Les commentateurs de Spinoza et les historiens de la philosophie s’accordent d’ordinaire à regarder la théorie de l’éternité de l’âme qui termine l’Éthique, comme une sorte de corollaire très important de la doctrine, mais sans attache profonde avec le reste de la Morale spinoziste. On y a vu, presque toujours, soit une théorie purement métaphysique se rattachant à la psychologie de Spinoza, soit une sorte de concession faite à la croyance commune en l’immortalité de l’âme, et, suivant l’expression de Leibniz, « un habit de parade pour le peuple[1] ». Ceux-là même qui ont noté avec le plus de soin la différence qui sépare la théorie de l’éternité de l’âme d’une doctrine d’immortalité personnelle, n’ont pas manqué de regarder cette dernière section de la Ve partie de l’Éthique comme en opposition avec tout le reste des théories morales de l’auteur. M. Pollock, dans ses très remarquables Études sur Spinoza, remarque même que Spinoza semble avoir eu conscience que cette partie de sa doctrine n’était pas bien liée au reste de l’Ethique. On a fait ressortir les différences profondes qui distinguent l’amour intellectuel de Dieu dont il est question à partir de la proposition 32, de l’amour de Dieu dont parle la proposition 15. On a cru voir là quelque contradiction, ou tout au moins quelque variation, quelque désaccord dans le développement de la pensée de Spinoza.

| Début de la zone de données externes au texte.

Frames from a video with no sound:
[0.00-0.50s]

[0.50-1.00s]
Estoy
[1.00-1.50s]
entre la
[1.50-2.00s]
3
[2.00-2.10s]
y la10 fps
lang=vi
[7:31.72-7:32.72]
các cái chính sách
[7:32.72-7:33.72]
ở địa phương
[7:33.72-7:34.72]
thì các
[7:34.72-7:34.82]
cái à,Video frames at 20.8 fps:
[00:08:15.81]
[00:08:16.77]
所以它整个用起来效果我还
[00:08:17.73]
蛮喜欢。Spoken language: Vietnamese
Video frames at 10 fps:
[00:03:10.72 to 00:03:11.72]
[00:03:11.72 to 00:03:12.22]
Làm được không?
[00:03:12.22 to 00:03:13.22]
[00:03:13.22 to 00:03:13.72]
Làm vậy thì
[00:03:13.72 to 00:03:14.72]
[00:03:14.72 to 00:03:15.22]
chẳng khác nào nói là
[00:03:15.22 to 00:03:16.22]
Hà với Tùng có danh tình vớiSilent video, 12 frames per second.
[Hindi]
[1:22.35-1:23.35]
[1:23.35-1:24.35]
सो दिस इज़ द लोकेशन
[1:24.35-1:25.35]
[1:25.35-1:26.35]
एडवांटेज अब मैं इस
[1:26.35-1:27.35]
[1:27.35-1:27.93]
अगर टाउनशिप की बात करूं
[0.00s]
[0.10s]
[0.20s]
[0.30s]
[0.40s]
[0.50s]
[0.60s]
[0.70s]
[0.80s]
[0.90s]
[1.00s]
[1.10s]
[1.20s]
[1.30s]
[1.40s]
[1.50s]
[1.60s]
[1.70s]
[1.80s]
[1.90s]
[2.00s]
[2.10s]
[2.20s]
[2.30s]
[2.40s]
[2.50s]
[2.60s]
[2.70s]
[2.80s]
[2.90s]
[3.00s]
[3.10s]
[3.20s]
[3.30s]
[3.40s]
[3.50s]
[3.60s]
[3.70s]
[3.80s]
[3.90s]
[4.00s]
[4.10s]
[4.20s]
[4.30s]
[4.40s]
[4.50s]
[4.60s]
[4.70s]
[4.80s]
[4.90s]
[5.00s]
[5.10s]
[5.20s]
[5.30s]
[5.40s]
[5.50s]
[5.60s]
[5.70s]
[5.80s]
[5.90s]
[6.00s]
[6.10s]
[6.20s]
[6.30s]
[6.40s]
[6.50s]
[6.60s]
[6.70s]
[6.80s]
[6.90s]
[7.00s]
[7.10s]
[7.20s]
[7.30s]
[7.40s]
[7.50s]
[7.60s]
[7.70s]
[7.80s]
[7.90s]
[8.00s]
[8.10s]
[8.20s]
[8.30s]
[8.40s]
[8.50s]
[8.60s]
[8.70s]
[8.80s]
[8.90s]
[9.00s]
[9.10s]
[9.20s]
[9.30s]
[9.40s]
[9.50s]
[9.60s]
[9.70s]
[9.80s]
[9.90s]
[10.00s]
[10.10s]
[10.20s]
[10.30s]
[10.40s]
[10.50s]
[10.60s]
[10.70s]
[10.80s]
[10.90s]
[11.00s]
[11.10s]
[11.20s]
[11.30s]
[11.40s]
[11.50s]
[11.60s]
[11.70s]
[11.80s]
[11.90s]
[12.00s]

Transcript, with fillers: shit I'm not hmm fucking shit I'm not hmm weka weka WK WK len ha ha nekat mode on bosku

Cependant, un examen attentif des textes nous a conduits à cette conclusion : que la théorie de l’éternité de l’âme et celle de l’amour intellectuel de Dieu, qui lui est indissolublement unie, sont une des plus importantes parties de la Morale de Spinoza, qu’elles en sont le complément nécessaire, que les séparer du reste de l’Éthique, c’est rompre l’admirable unité de l’ouvre et s’interdire d’en apprécier exactement la portée. — Nous voudrions donc, à un point de vue purement historique, exposer le rôle que joue, à notre avis, la théorie de l’éternité de l’âme dans le développement de la morale spinoziste. Il nous sera pour cela nécessaire de résumer dans ses traits les plus importants et ses principes essentiels cette doctrine morale.

  1. Foucher de Careil, Descartes, Leibnitz et Spinoza, p. 216.